The Hidden Chocolate Agenda

By Oneg In The ArcticPublished 3 years ago 3 min read
26
Heavenly Molten Lava Cake

My mother never liked chocolate. She claimed it gave her terrible headaches. Aside from the fact that she usually had headaches, I took her choco-abstinence as an excuse to have more for myself. Someone had to make up for the average chocolate family intake.

My father though, loved chocolate just as much as I did, if not more.

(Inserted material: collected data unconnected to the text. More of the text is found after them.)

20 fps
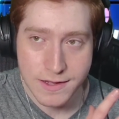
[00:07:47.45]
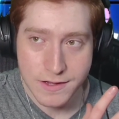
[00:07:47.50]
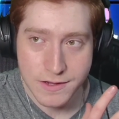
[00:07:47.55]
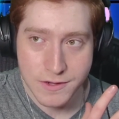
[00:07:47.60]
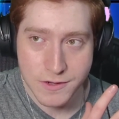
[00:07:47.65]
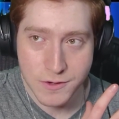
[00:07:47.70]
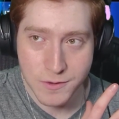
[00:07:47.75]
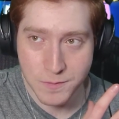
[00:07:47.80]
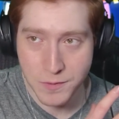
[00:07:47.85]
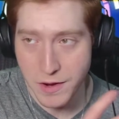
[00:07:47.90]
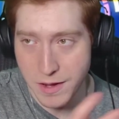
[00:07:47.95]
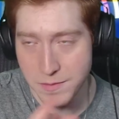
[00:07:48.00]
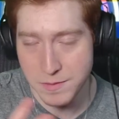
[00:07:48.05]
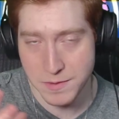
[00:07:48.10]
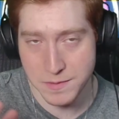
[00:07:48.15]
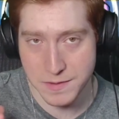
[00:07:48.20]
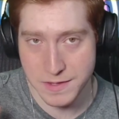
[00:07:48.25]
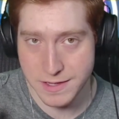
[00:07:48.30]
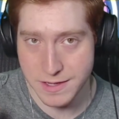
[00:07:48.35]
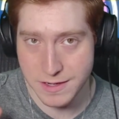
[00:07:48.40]
You're
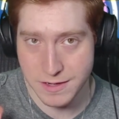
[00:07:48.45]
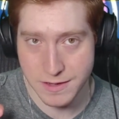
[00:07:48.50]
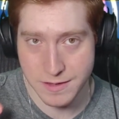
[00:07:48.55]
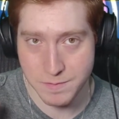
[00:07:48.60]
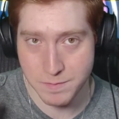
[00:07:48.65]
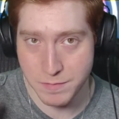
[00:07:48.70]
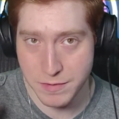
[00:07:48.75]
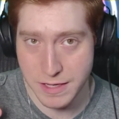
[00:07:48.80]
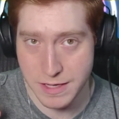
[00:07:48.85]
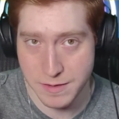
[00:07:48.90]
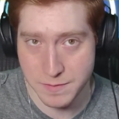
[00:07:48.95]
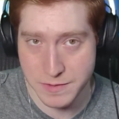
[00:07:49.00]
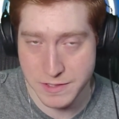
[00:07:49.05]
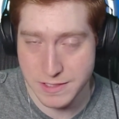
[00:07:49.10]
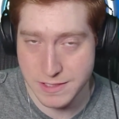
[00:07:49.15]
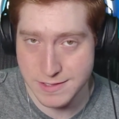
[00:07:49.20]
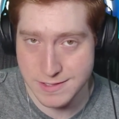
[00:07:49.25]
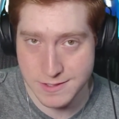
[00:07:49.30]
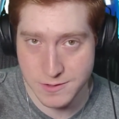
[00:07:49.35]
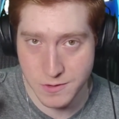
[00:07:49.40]
probably going to be able
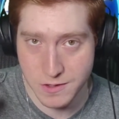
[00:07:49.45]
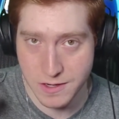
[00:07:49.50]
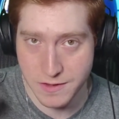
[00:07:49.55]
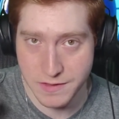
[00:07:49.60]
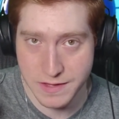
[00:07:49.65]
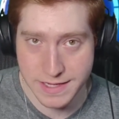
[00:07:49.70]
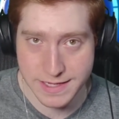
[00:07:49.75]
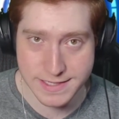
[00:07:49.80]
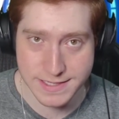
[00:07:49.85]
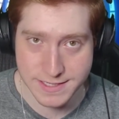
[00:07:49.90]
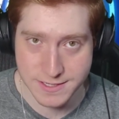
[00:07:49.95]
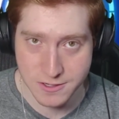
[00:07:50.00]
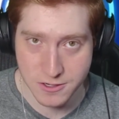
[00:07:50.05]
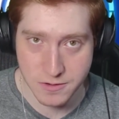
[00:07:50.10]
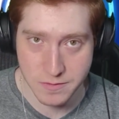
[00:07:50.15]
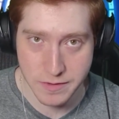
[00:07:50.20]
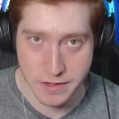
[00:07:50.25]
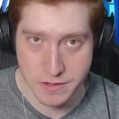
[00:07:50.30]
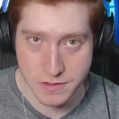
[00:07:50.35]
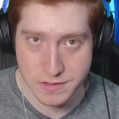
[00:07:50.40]
to do it on the easier
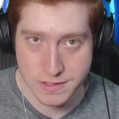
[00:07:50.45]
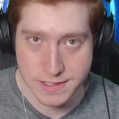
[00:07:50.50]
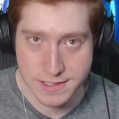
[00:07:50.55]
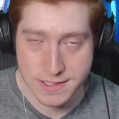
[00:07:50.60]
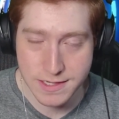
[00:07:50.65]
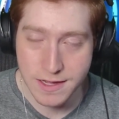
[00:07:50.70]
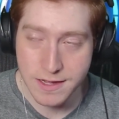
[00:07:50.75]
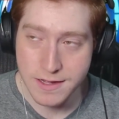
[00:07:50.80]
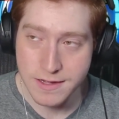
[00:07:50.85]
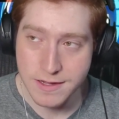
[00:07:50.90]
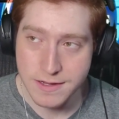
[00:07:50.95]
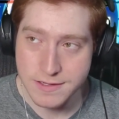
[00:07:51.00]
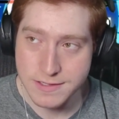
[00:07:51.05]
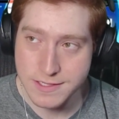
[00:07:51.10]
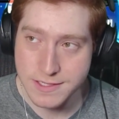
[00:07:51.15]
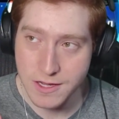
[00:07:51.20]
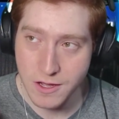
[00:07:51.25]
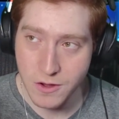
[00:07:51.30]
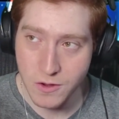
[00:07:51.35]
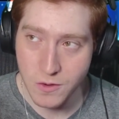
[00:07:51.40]
modes,
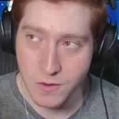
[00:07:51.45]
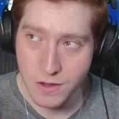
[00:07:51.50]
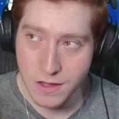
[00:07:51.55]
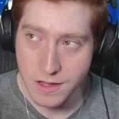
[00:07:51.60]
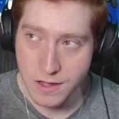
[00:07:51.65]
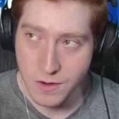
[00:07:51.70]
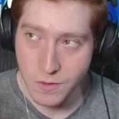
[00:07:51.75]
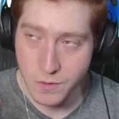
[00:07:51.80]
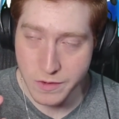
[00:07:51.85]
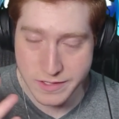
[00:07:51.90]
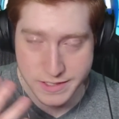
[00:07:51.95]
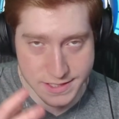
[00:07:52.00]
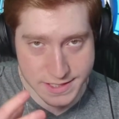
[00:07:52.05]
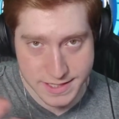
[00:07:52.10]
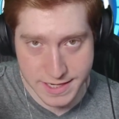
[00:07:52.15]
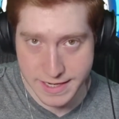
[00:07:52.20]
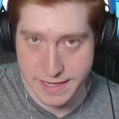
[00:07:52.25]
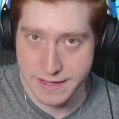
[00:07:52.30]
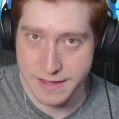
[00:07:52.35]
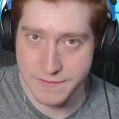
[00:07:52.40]
so we're just
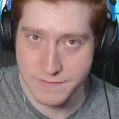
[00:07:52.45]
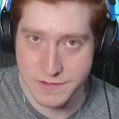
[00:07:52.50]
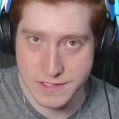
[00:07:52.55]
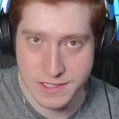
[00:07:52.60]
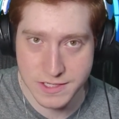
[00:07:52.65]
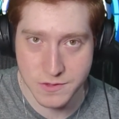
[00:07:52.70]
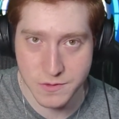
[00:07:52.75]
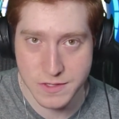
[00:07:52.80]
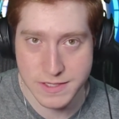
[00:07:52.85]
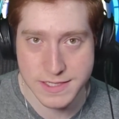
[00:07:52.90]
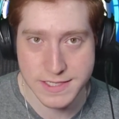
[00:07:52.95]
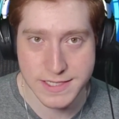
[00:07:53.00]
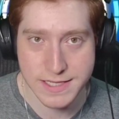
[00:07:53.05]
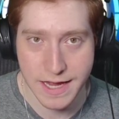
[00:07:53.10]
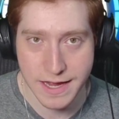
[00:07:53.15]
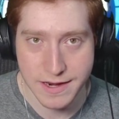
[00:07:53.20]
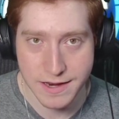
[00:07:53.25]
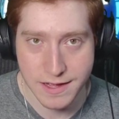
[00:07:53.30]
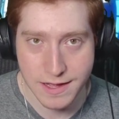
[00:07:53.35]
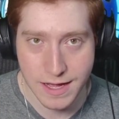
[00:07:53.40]
going to give it to you
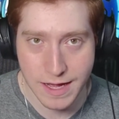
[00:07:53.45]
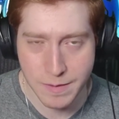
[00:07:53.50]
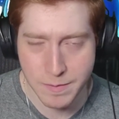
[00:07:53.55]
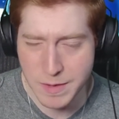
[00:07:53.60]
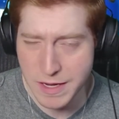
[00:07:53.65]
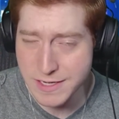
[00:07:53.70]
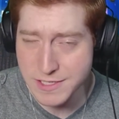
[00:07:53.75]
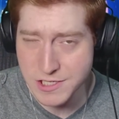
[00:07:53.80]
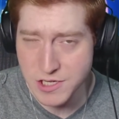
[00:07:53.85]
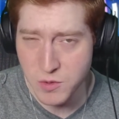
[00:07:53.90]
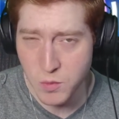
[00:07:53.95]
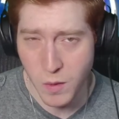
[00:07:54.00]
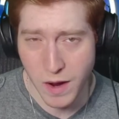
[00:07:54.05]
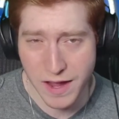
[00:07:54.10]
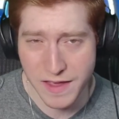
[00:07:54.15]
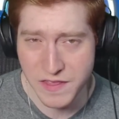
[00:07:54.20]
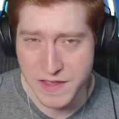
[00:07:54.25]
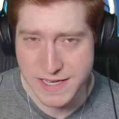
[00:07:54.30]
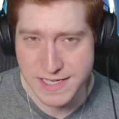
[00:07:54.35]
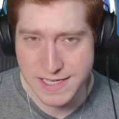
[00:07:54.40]
instead. I'm not sure
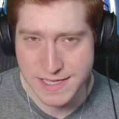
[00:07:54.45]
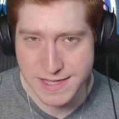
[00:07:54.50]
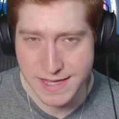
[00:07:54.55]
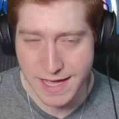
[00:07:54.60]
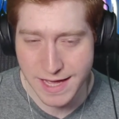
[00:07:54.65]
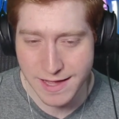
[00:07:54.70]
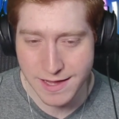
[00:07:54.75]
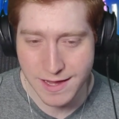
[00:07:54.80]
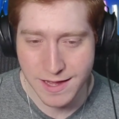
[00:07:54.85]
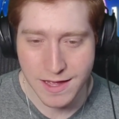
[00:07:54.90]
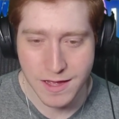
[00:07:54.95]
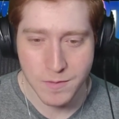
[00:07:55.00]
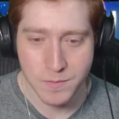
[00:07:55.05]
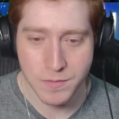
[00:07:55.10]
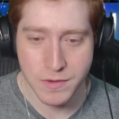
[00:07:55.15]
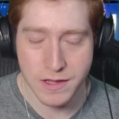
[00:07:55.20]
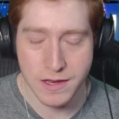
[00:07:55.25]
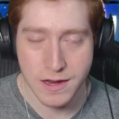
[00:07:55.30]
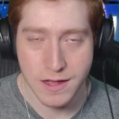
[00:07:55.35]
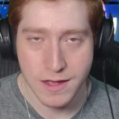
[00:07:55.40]
why they did that,
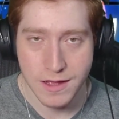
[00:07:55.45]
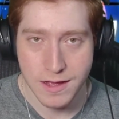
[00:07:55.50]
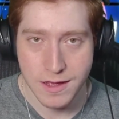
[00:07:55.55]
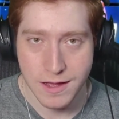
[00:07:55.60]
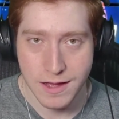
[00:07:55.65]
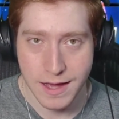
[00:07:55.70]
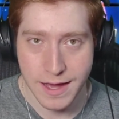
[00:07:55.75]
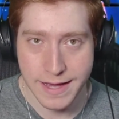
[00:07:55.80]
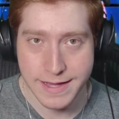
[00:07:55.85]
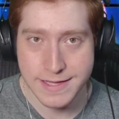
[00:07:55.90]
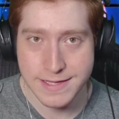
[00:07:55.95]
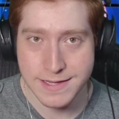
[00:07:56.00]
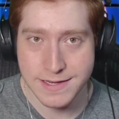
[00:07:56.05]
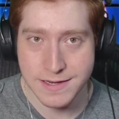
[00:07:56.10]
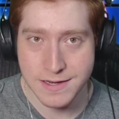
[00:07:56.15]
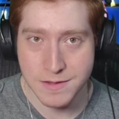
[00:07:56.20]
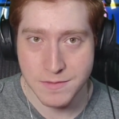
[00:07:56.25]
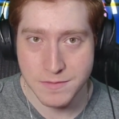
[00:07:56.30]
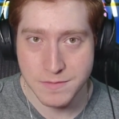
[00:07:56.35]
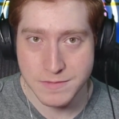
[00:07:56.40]
but I
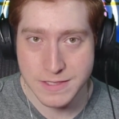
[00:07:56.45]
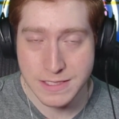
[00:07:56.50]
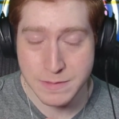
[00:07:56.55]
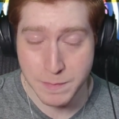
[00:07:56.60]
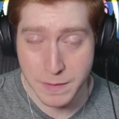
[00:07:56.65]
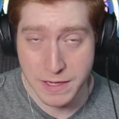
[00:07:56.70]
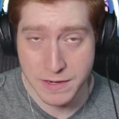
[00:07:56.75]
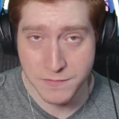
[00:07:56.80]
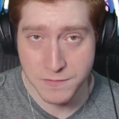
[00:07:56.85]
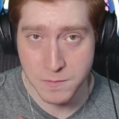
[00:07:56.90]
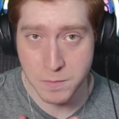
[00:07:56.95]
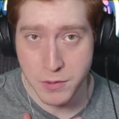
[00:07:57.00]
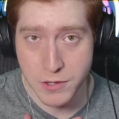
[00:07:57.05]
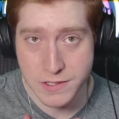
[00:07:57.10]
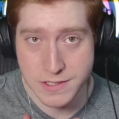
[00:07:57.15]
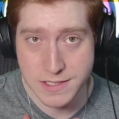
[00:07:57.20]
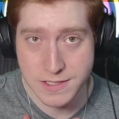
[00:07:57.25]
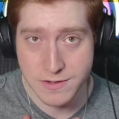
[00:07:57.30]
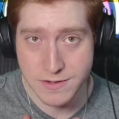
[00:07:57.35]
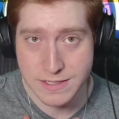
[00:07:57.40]
can speak from
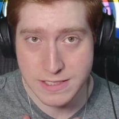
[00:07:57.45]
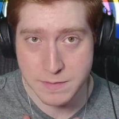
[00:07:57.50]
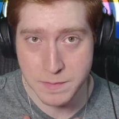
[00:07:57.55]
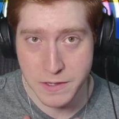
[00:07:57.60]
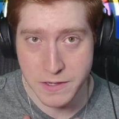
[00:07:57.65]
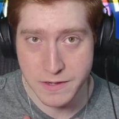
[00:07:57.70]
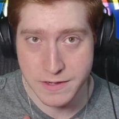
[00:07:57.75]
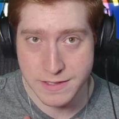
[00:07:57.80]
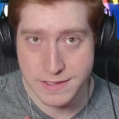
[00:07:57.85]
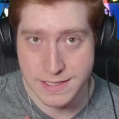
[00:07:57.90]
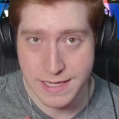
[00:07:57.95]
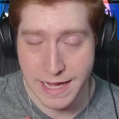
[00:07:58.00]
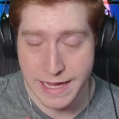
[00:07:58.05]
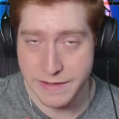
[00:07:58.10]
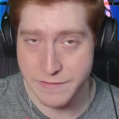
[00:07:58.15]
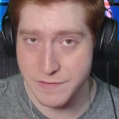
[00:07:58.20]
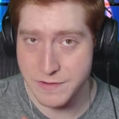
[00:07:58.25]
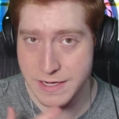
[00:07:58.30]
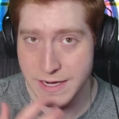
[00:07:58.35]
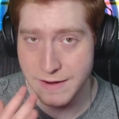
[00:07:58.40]
personal experience. I
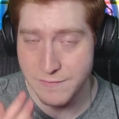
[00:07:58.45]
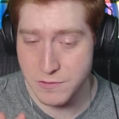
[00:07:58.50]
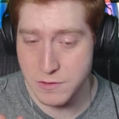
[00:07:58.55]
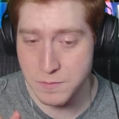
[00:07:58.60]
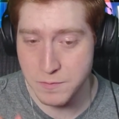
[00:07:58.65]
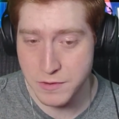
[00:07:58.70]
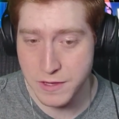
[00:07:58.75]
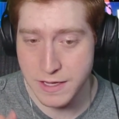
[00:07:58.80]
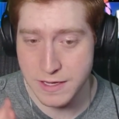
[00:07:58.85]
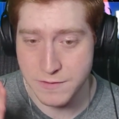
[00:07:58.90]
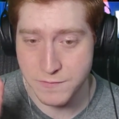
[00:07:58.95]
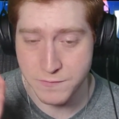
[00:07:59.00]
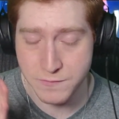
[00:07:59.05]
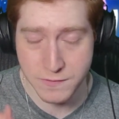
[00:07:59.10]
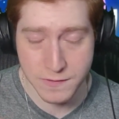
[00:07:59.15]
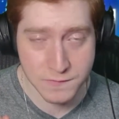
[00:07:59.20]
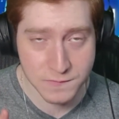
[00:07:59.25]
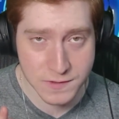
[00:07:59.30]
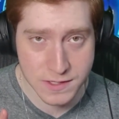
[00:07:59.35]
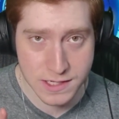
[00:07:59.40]
have never played
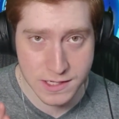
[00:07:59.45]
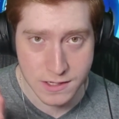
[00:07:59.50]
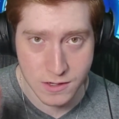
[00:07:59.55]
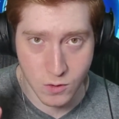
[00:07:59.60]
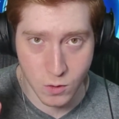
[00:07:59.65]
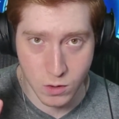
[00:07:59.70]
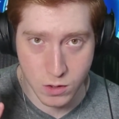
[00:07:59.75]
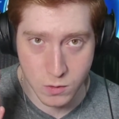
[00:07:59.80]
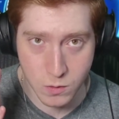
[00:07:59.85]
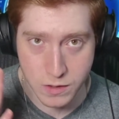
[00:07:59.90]
50 or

He didn’t go for candy or marshmallows; he went for the Mars Bars and Snickers. I remember how he’d often buy and stash one of those mega-sized bags of mini chocolates, you know the ones they leave on your pillow at fancy hotels. He’d hide it in his office and have a few every day while he completed his tedious paperwork.

As a sweet-toothed kid, I’d sneak into his office often and relieve my father of a few chocolate squares. I worked hard to hide the wrappers and made sure the angle of the bag wasn’t moved too much to be noticeable. But he totally knew about my sugary missions, as he would try and find a new “hiding spot” every so often. Not that it helped.

Back to my mother, she avoided chocolate like the plague. The closest I’d ever see her eat chocolate was when she would get Tiramisu on a very special occasion. The cocoa powdering was her least favorite part, and I recall seeing her even go as far as to scoop it off. Chocolate was a big N-O.

Except, at Kelsey’s.

Kelsey’s Original Roadhouse was your typical restaurant chain known for ribs, burgers, and typical kid meals. It was a family place, a way to make dinner a bit fancier but nothing too pricey. And it was a place my family occasionally went to when we wanted something heavy and comforting but didn’t want cheap fast food.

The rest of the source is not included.